Tânia Barbosa

Diretora do Departamento Internacional e Administradora da AMI

Tive o privilégio de integrar o Departamento Internacional da AMI há mais de 20 anos, acompanhando ao longo do tempo as diversas missões da AMI, umas em contexto de promoção do desenvolvimento, e outras em ação humanitária de emergência.

As histórias são muitas. Guardo memórias, imagens e momentos que não se contam, apenas se vivem. Umas são muito fortes. Outras demasiado tristes. Algumas são histórias de esperança e outras também de momentos engraçados.

Gosto, sobretudo, de guardar sorrisos, momentos belos, dos meninos em redor com uma alegria e curiosidade à volta da equipa da AMI, pedindo interação, brincadeira, toque. “Blanco, blanco” gritam-nos nas tabancas da Guiné-Bissau, onde a AMI já é bem conhecida.

Mas optei por falar do Bangladesh, país localizado no sul da Ásia, no Golfo de Bengala.

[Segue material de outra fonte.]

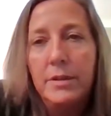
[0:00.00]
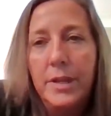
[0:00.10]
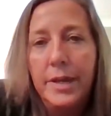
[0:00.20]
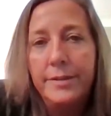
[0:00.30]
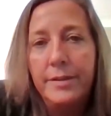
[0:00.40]
a
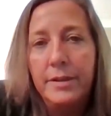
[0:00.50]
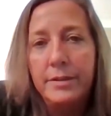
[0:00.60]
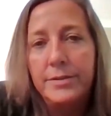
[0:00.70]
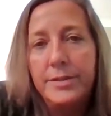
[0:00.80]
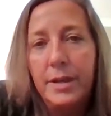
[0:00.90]
lot of
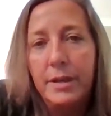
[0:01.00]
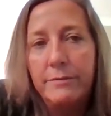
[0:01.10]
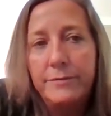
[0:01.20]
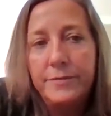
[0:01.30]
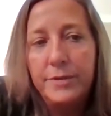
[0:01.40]
the
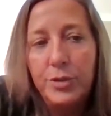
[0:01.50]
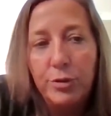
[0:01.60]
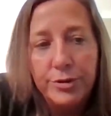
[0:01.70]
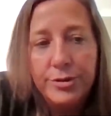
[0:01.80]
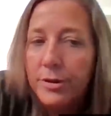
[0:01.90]
stuff, the
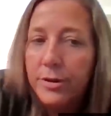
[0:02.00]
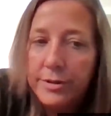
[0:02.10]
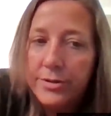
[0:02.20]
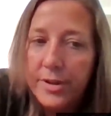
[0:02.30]
torture and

Visitar o Bangladesh é uma aventura. Tenho a sensação que estou a andar num trapézio em que cair ou não será uma questão de sorte. O trânsito é caótico. Fazem-se várias filas de carros, em vários sentidos, mesmo quando o normal seria haver duas faixas, uma para cada lado. Durante as deslocações dentro do país, são, assim vários, os sustos que apanhamos quando os faróis dos carros nos encandeiam os olhos, tornando-se evidente que alguém está na faixa errada. O som de fundo é de buzinas que apitam incessantemente.

As intervenções da AMI no país remontam a 1999. A parceria é longa com a organização DHARA, e incluiu projetos como a construção de um centro materno-infantil que viria a ser depois alargado e convertido em hospital, e de uma segunda estrutura de hospital e instituto de formação em saúde que deverá abrir ao público este ano. A fundadora da DHARA é a Lipika Das Gupta, uma mulher hindu, minoria no país, com garra suficiente para enfrentar os desafios e obstáculos da missão a que se propõe.

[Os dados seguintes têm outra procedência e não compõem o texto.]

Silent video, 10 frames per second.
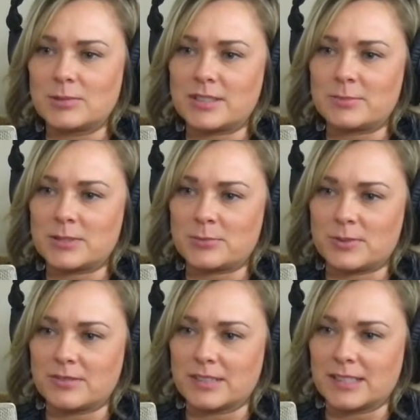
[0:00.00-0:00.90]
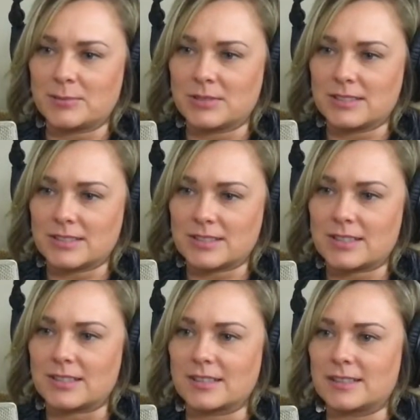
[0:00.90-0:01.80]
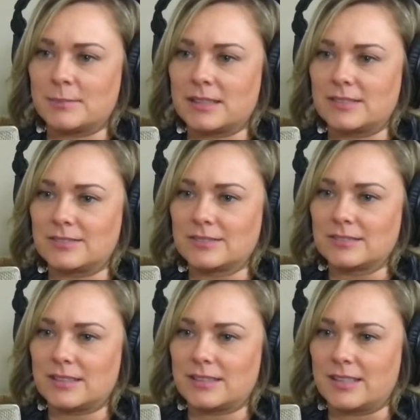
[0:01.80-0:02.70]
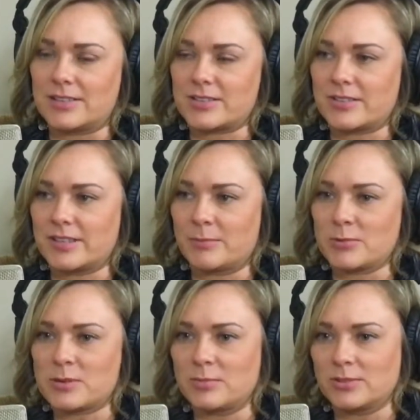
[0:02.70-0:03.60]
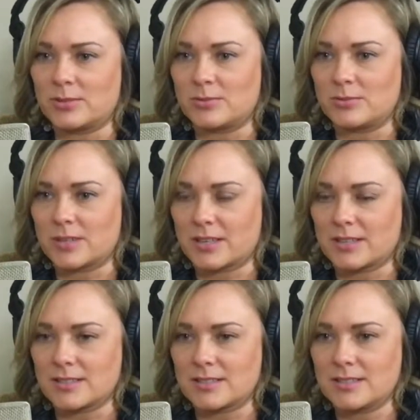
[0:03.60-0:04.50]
Well, that's much more relatable than just talking about an industry that most people don't work in.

O acolhimento pela DHARA na zona de Jessore, sudoeste do país, é feito, por isso, com rituais hindus, que nos trazem flores, dança e oferendas diversas, reconhecendo exageradamente a importância da nossa visita. Sentimo-nos abençoados.

Nesta viagem, qual não foi o nosso espanto ao vermos que até tínhamos sido notícia num jornal local.

Do lado leste do país, o segundo parceiro – a BISAP (Bangladesh Integrated Social Advancement Programme) – trabalha em Chattogram, a segunda maior cidade do Bangladesh. A AMI tem financiado os seus projetos de ajuda aos refugiados Bihari. Os Bihari são um povo apátrida, que vive no Bangladesh há mais de 50 anos, afastado do Paquistão que os recusa receber num país que já foi deles. Em Chattogram, vivem em bairros de lata, com condições de habitabilidade miseráveis.

O maior soco no estômago que levei foi, sem dúvida, a visita a um desses bairros de lata, onde, num prédio com uma estrutura muito precária e telhados a ruir, vivem 5000 refugiados. Cada família de 5, 6 ou 7 elementos ocupa um pequeno quarto, sem água nem instalações sanitárias.

A intervenção da BISAP com o apoio da AMI é feita nos bairros de lata urbanos, que acolhem os refugiados Bihari, com atividades de capacitação das mulheres na área da costura, da formação digital, de forma a prepará-las para o mercado de trabalho.

Nessa mesma viagem, a umas longas horas de estrada de Chattogram, visitámos o campo de refugiados de Cox’s Bazar que recebe refugiados de Myanmar. Aquelas crianças e jovens crescem e vivem fechados naquele “campo-cidade” que é um dos maiores do mundo. Estava um dia muito chuvoso, mas rapidamente se juntou à nossa volta um grupo de crianças que queriam saber de onde nós erámos.

Fizemos também uma visita ao mercado do campo de refugiados, onde se podem comprar legumes, frutas, peixe seco, conservas.

Passados estes anos, continuo a pensar nestas crianças e jovens e a questionar o que o futuro lhes terá trazido.

Nessa viagem, tivemos que fazer 8 voos em pouco mais de 1 semana. Na bagagem trouxe resiliência, tristeza, mas também sentido de dever cumprido.